Dito van Reigersberg (21:37):

Yeah, or I’m just like texting and emailing you.

Ben Binversie (21:39):

Especially that. Yeah. I mean that’s why we like going to concerts.

Dito van Reigersberg (21:43):

Absolutely.

Ben Binversie (21:45):

So for those listeners that won’t be privy to the performance here at the college tonight, can you give them an idea of what they’re missing out on tonight in like a typical show, if there is one? Because I know there’s also a lot of improv in there as well, but kind of basic outline sketch.

Dito van Reigersberg (22:02):

I can kind of tell you behind the scenes what I do.

Ben Binversie (22:05):

Ooh.

Dito van Reigersberg (22:07):

I get dressed in some sort of crazy, glamorous costume, but I almost always am showing my hairy chest, sometimes my hairy shoulders, but I have a full face of makeup on, so there’s that kind of like, “Oh, that person is confusing.” And hopefully, by the end of the night you’re delighted by the confusion. And there’s a lot of arrangements of songs that may be familiar, but then we’ve added a little twist to them. And what I was going to say about behind the scenes, so we’ll determine the set list.

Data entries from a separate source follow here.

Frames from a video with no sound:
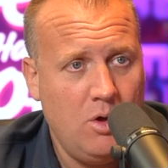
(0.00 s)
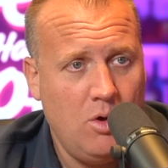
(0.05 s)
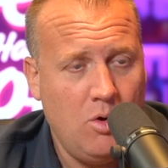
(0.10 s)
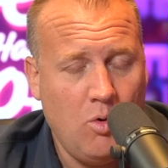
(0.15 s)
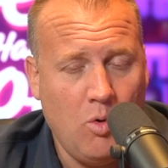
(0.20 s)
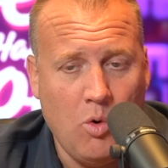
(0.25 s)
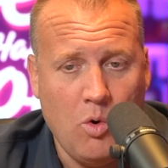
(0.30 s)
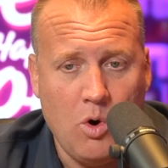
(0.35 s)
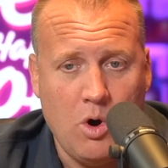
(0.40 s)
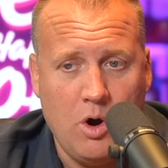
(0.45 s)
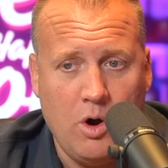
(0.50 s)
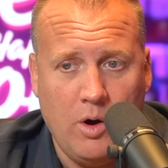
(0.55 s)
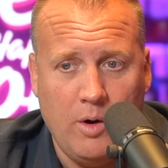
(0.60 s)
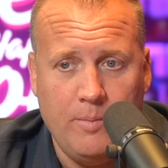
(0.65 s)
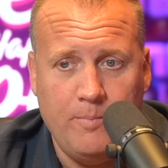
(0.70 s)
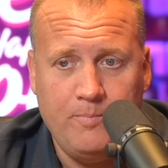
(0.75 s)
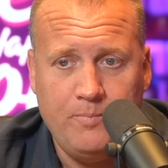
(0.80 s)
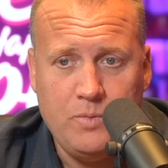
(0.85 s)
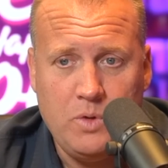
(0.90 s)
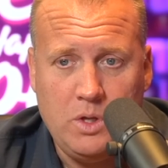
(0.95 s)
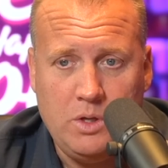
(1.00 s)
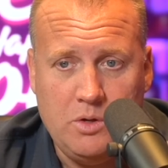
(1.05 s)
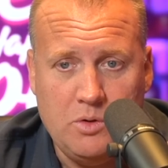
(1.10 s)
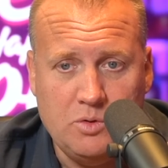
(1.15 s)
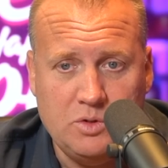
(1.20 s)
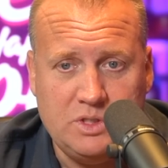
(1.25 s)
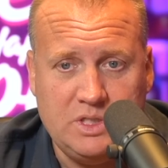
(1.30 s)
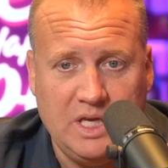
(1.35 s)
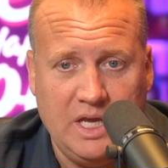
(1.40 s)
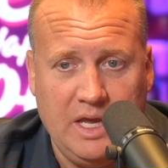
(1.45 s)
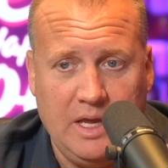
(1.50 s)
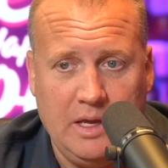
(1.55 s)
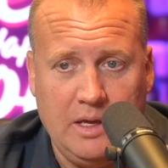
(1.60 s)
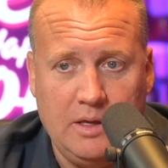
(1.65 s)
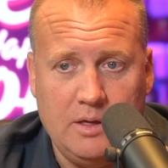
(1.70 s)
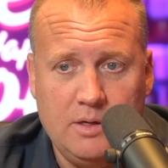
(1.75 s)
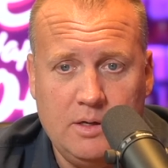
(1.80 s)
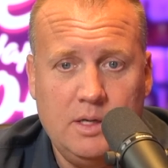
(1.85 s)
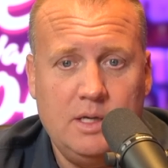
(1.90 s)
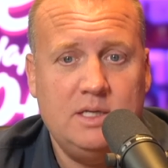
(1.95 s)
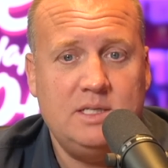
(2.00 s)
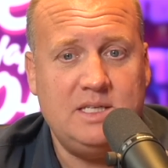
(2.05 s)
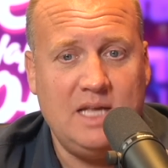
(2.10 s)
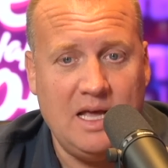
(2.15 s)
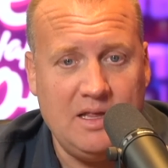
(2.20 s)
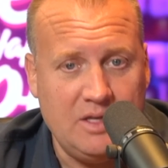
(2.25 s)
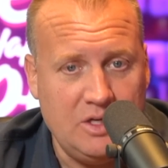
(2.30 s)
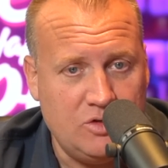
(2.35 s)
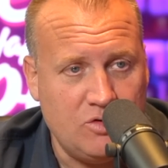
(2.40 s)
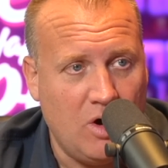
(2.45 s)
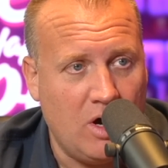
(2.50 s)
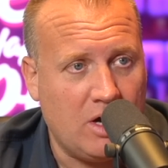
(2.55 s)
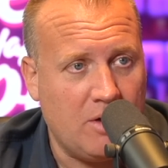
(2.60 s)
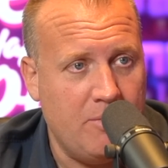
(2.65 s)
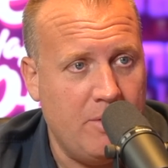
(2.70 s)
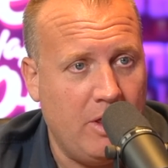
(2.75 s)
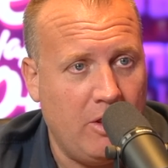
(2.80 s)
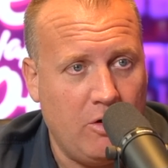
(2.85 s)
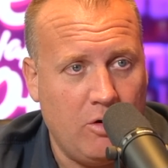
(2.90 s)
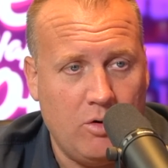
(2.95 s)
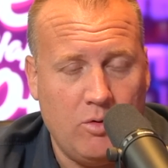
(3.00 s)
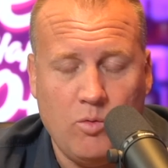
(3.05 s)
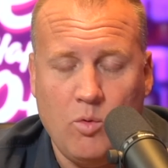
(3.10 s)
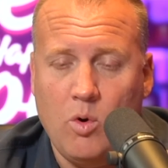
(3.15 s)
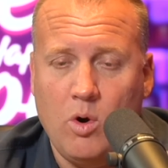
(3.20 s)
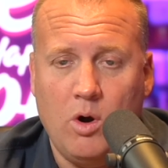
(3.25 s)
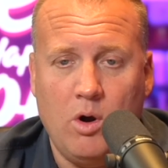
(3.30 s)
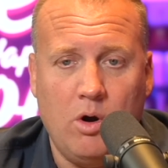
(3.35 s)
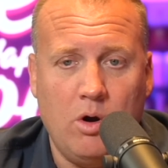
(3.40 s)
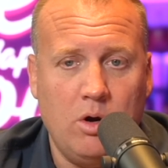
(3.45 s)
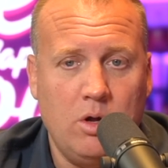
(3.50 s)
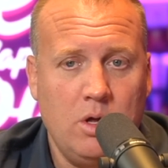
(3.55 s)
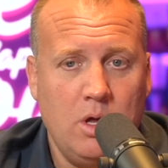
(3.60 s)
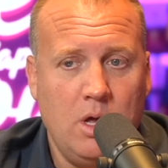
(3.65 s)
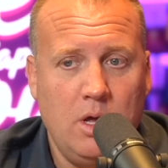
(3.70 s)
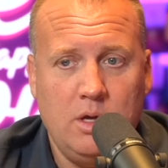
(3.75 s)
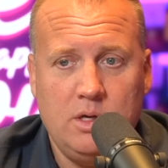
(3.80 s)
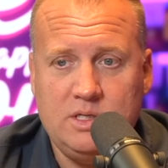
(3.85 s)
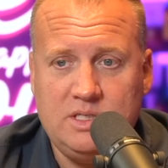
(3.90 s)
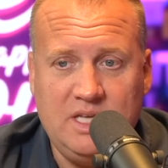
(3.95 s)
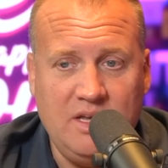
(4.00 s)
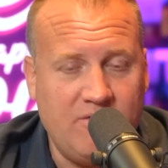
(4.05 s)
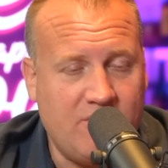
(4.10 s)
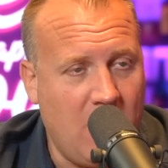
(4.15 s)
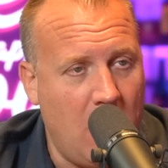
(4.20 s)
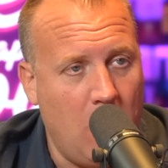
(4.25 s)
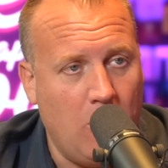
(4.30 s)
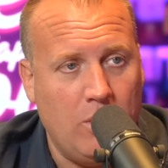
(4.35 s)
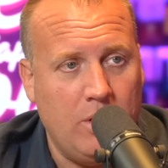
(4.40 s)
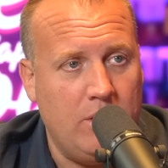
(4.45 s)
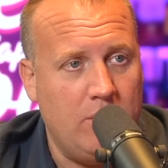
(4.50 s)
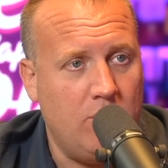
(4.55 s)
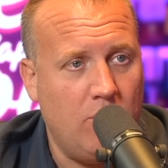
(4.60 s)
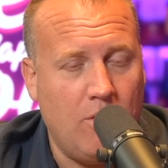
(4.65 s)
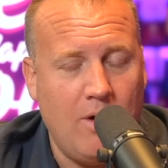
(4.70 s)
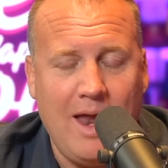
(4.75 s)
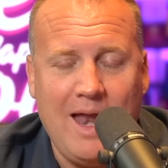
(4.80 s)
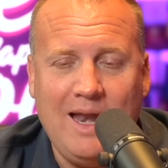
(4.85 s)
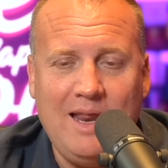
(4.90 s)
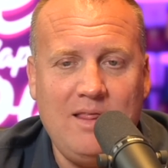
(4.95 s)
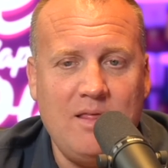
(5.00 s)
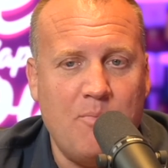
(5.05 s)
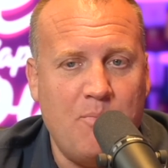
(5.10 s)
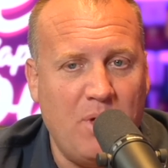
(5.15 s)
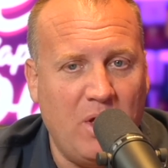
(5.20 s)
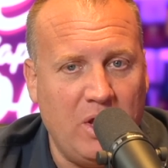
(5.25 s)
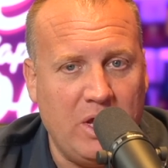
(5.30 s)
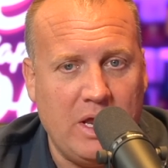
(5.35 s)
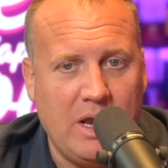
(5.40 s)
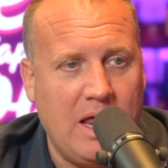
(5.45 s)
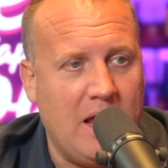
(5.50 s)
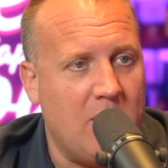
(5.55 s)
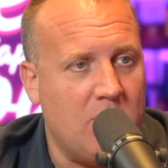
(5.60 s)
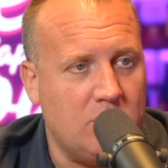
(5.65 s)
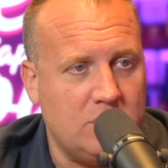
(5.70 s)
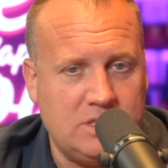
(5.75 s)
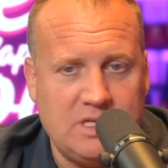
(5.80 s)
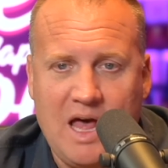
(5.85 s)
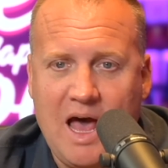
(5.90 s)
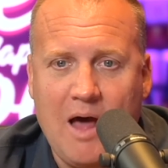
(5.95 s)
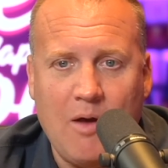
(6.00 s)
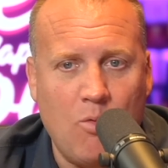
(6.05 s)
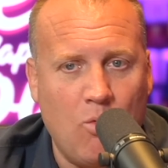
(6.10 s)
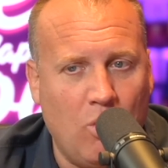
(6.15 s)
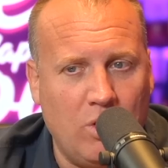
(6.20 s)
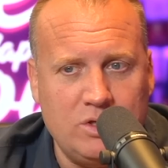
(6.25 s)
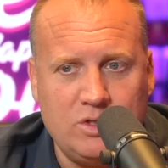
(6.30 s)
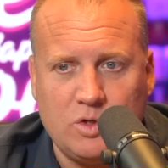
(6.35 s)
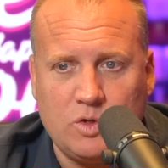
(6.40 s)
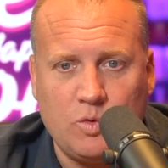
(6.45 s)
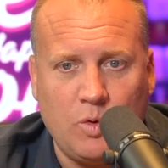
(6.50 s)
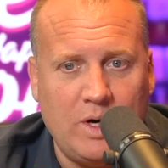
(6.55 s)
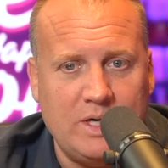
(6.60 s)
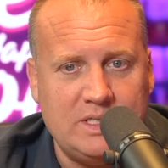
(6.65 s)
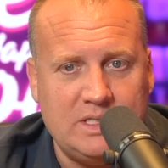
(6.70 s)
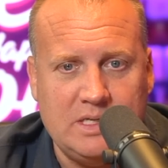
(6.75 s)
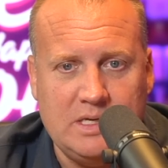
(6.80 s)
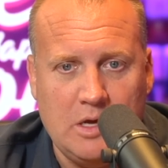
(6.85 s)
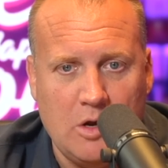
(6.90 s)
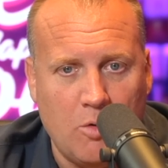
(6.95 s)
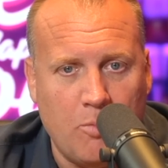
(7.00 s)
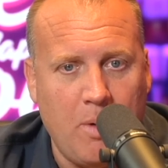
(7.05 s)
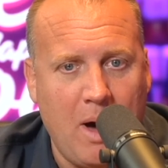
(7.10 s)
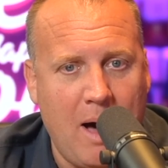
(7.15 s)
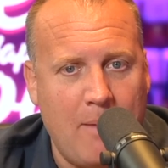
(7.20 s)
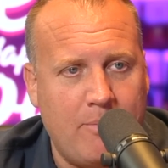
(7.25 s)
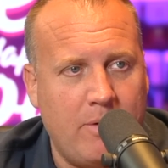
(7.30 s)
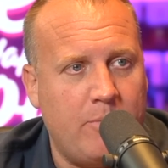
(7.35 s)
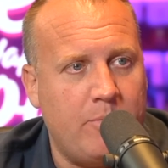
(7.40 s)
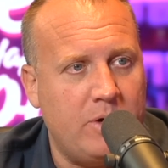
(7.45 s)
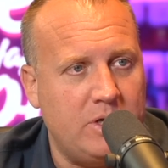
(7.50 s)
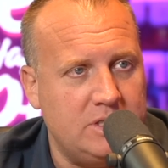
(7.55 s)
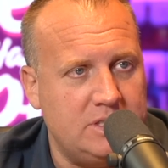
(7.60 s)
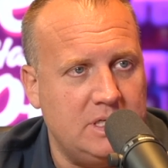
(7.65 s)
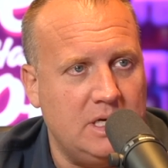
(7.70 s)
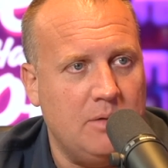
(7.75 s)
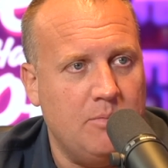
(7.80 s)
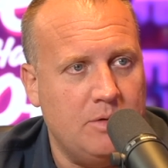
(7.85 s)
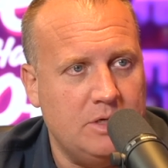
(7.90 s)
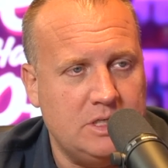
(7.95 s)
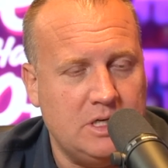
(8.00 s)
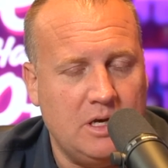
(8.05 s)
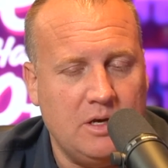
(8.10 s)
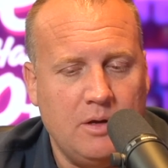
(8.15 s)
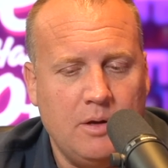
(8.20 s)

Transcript: or you see Stanley Druckenmiller or Steve Cohen or any of the billionaires that once or twice a year pop up on CNBC,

Dito van Reigersberg (22:44):

So of our repertory of songs, we’ll choose maybe nine, and then I’ll sort of be thinking about like, “Oh that’s in an order for a reason,” even if it’s kind of arbitrary. And then I’ll have a little moment to reflect, think about things that I want to talk about. But then sort of like a free fall jumping out of the airplane, like when the show starts, sing a song, then I just start talking and see how that leads to the next song. And I usually try to plan some landmarks for myself in terms of what I’m going to say, but also I think if I plan it too much you can smell that in the audience.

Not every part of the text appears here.